Heavy black shadows…

Feel weighed down like that at times, mostly just for being me, fed up with that sometimes. I almost feel like leaving Portland and go somewhere completely new where I know no one but I wouldn’t be happy there either. My head and my hassle go with me.

Fact of life…

Depression and anxiety just makes it horribly worse, yes I do suffer from it, you would have done at some point in my shoes!

Maybe it doesn’t seem like I suffer it but that’s part of it, having to have a smile on face to show the world.

I am at a big crossroad in life and I know it.

Do I want to carry on as things are? No… to be honest.

What can I realistically do about it?

Not a lot …

I can’t change my body. Changing my head is doable but not easy. I can always change perspective but it doesn’t solve the issues that matter to me.

I just do not fit the perception some have of me and it annoys me no end that I can’t change it. I have tried.

At times I feel I got dealt a bad hand, but I also immediately think, there are people way worse off than myself. Yep, I know that. Still doesn’t change the feeling.  Never feeling whole or complete or good enough is a pretty bad empty feeling.

People say Oh it’s not like that, but it IS… believe me… I wouldn’t say it otherwise.

Made worse by some peoples attitude at times, yes, it happens… I had it happen last friday night, someone looked at me like I was from mars… all because I had hearing aids in… I mean, I think… really… pi** off, don’t even look at me. Sorry, excuse french but it’s truth.

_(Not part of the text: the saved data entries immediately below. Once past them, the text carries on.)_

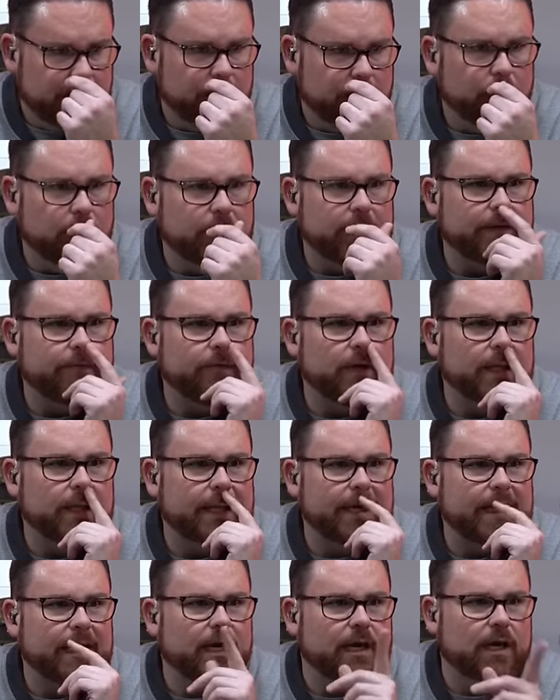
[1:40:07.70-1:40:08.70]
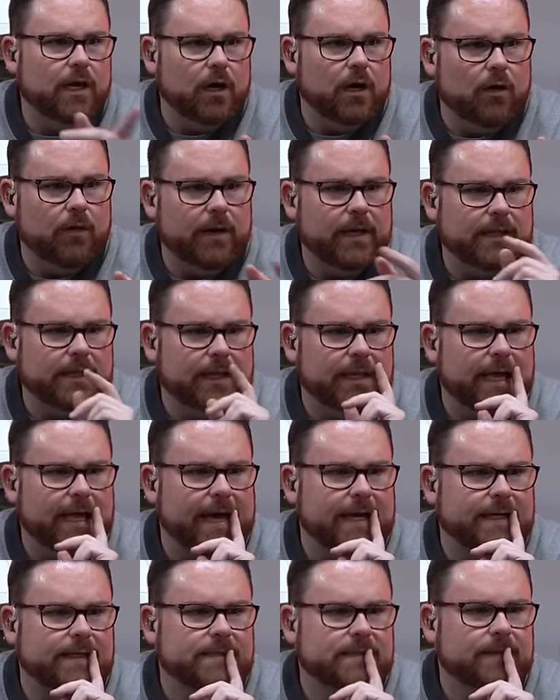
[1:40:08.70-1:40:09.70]
we'll give you a link go hit the
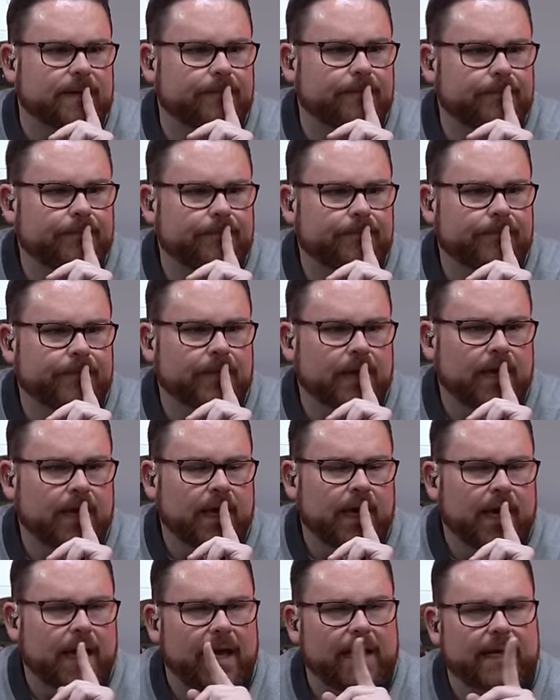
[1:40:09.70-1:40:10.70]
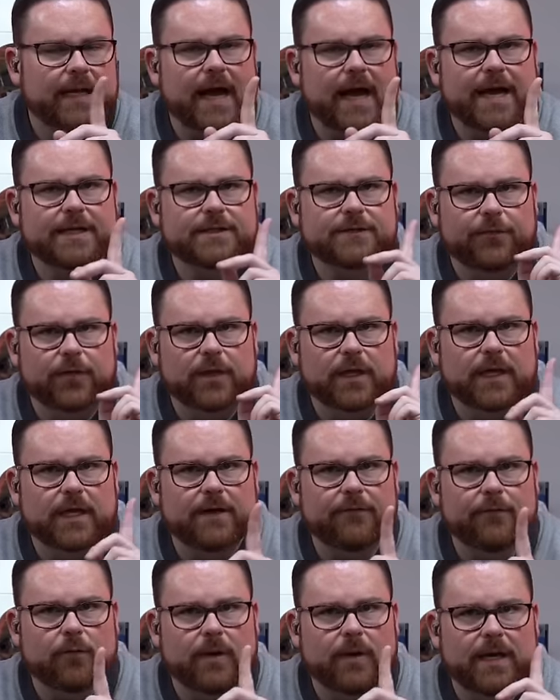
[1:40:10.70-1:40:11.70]
likes and guys for the
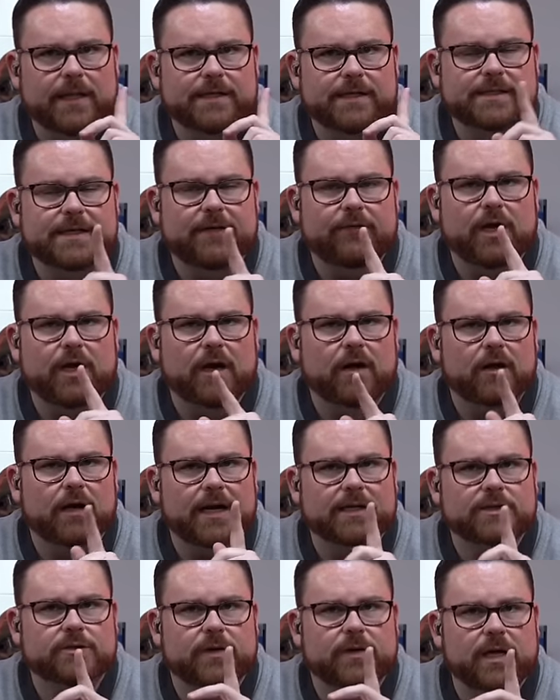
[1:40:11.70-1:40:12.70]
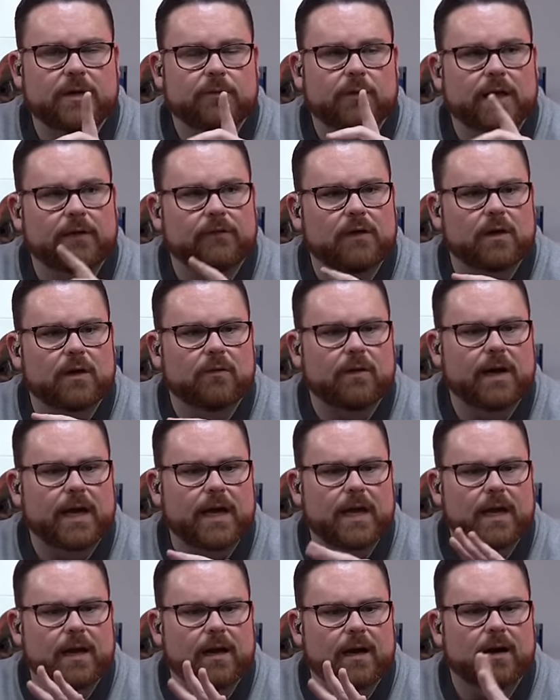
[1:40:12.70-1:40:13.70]
giveaway the 7800x3d we're giving
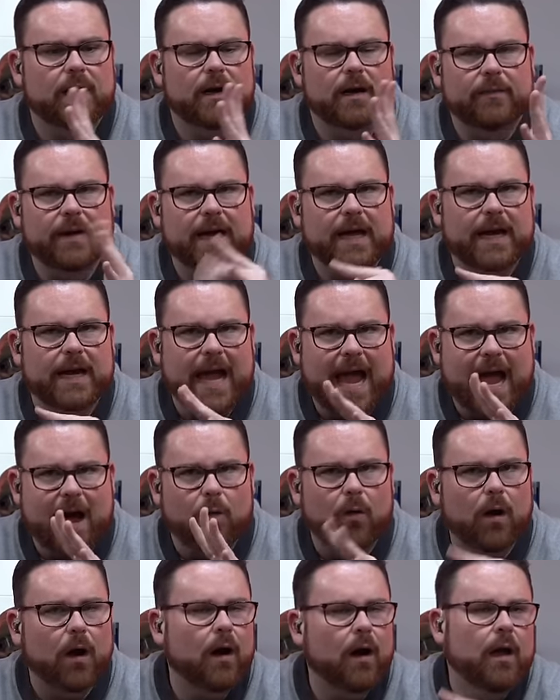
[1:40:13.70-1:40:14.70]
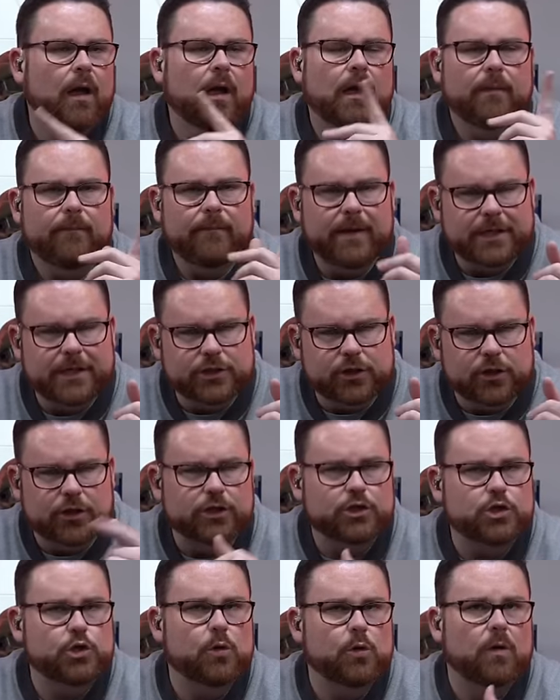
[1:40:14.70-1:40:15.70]
away here in about an hour Make sure
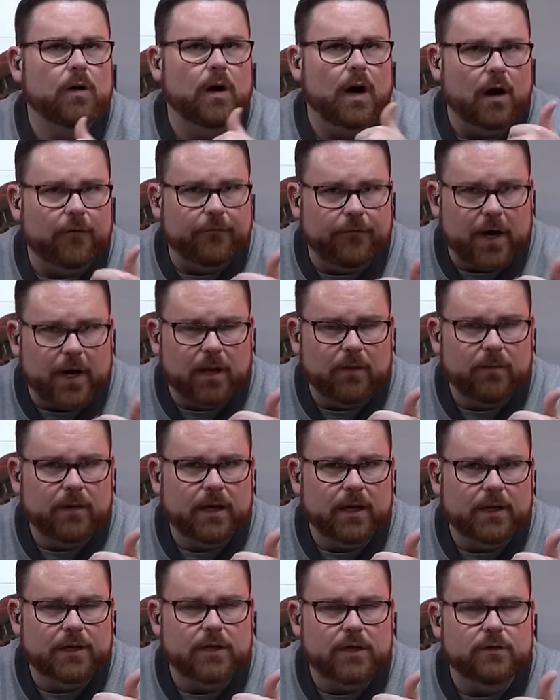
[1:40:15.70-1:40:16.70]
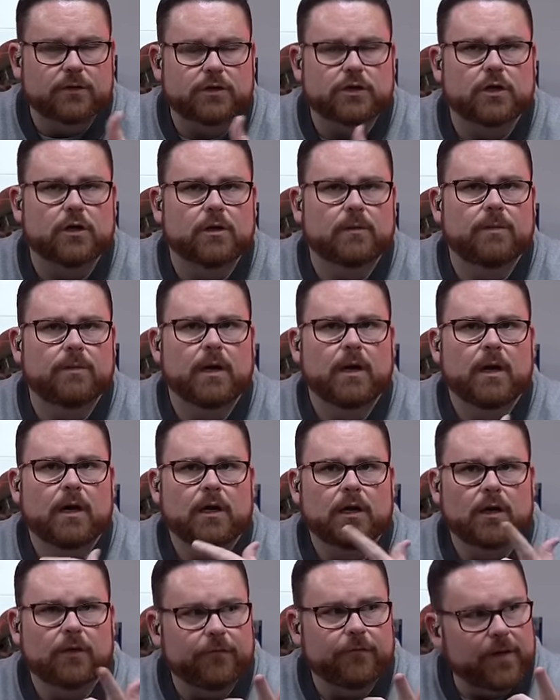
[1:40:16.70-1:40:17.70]
that you are following on YouTube,
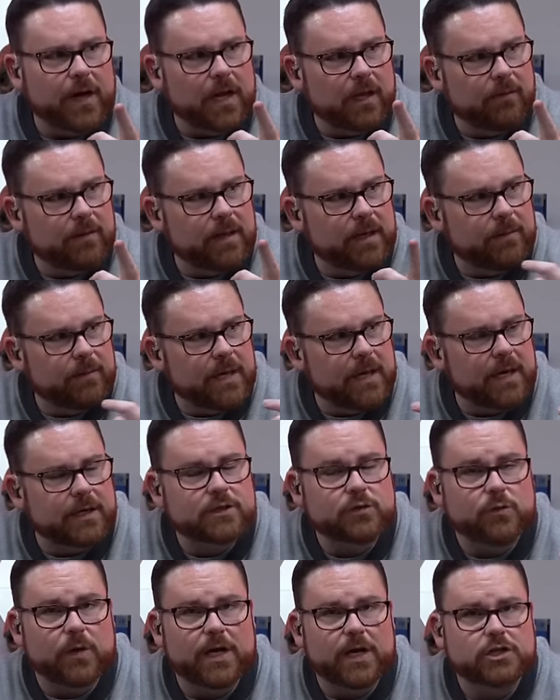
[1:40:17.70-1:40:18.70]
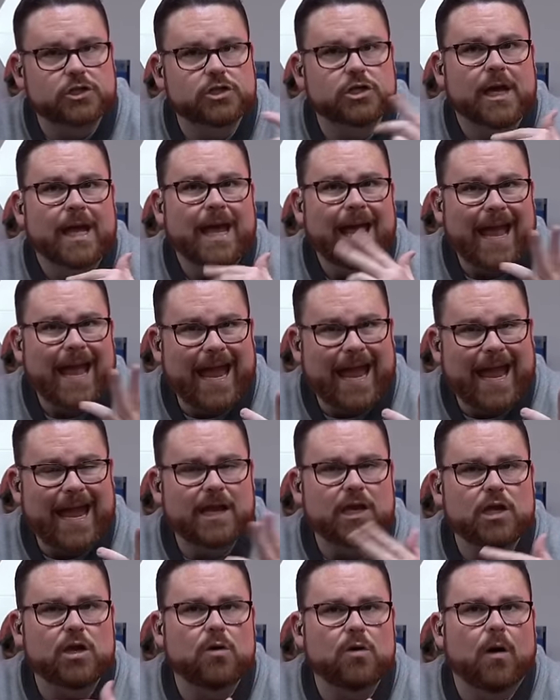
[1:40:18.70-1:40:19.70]
you're following me on Twitch,
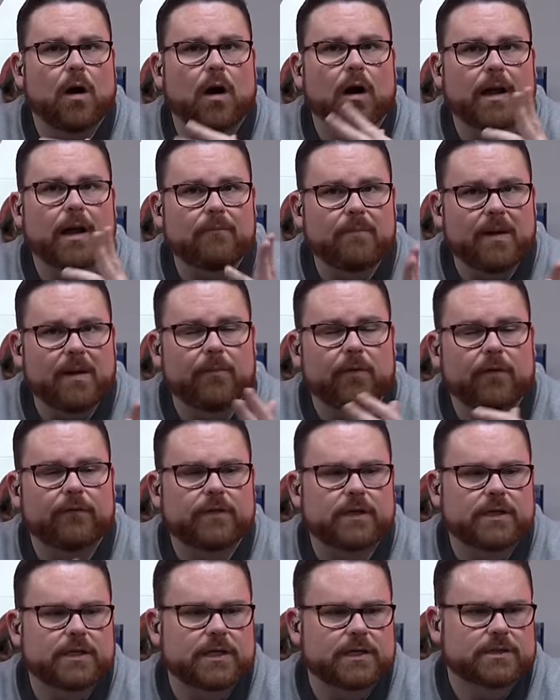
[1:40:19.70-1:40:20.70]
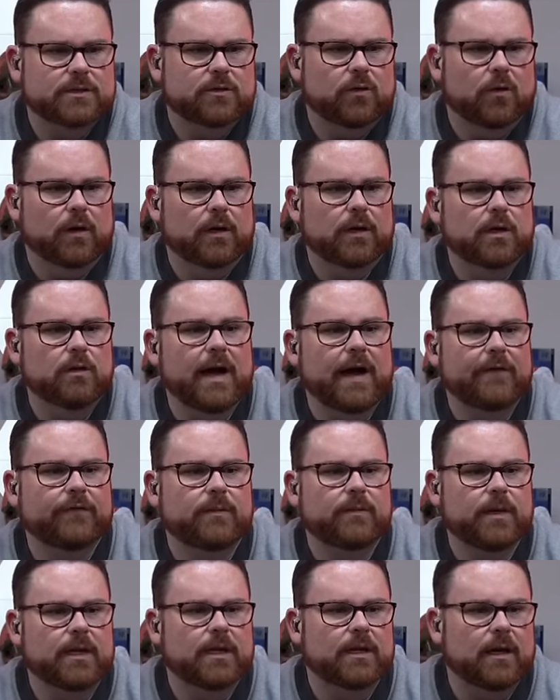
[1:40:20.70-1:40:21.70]
and you are a member of the Discord. You have
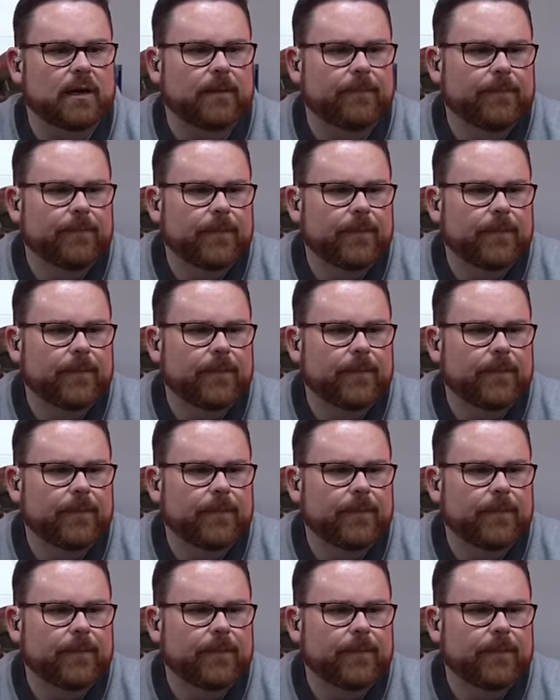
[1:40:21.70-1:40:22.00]
to be in there.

Or others see me and I can almost feel them thinking oh there’s Rob, I’ll pretend I didn’t see him. . . it really is annoying… I don’t bite!!

Yet the same night someone makes my heart sing by being nice, actually approaching me and introducing herself saying it was good to meet me at last,  having seen each other at other nights out my brother does… and her husband dj’s with my brother. A good soul indeed… even trying sign language, which I explained I didn’t do, but what a gesture from her… meant alot. Again thanks, if you read this. 😉

I wish I could swap minds with some people for half hour while with them, let them see what it’s like being deaf, and having all that that goes with it. They might be shocked at a few other things going on like why they see things so far away they don’t normally see, or why everything is so sensitive to the touch, or smells are stronger, why energy is so easy to feel, I know walking into a room who don’t like me also truth and lies have different energy, trust me. Even how the mind decodes the senses.

The perception of me would soon change. 100% of the time. Never happen though.

Mind you I would gladly swap my eyes for a day with a blind person as long as I could have their ears for a day! Else I’d get run over or something!

I am just fed up of being seen as not normal in the way you know what I mean. Yeah, it really does get to me.

Can’t change it though, only explain it from my point.

NOT  a pity me post, just some people should have a little more empathy in their heart and not be so quick to cast a heavy black shadow over someone, because that’s just what it does. It hangs all day, believe me.

Yes there are positives and I embrace them, it’s the negative I struggle with and I know it’s not going to change only get worse. Sadly.

Anyway… I don’t know what I am to do, I am not gonna rush anything but I am at a point where I have had enough. I really thought things were on the up but they aren’t. My heart aches.

Normal happy stuff will return tomorrow… maybe.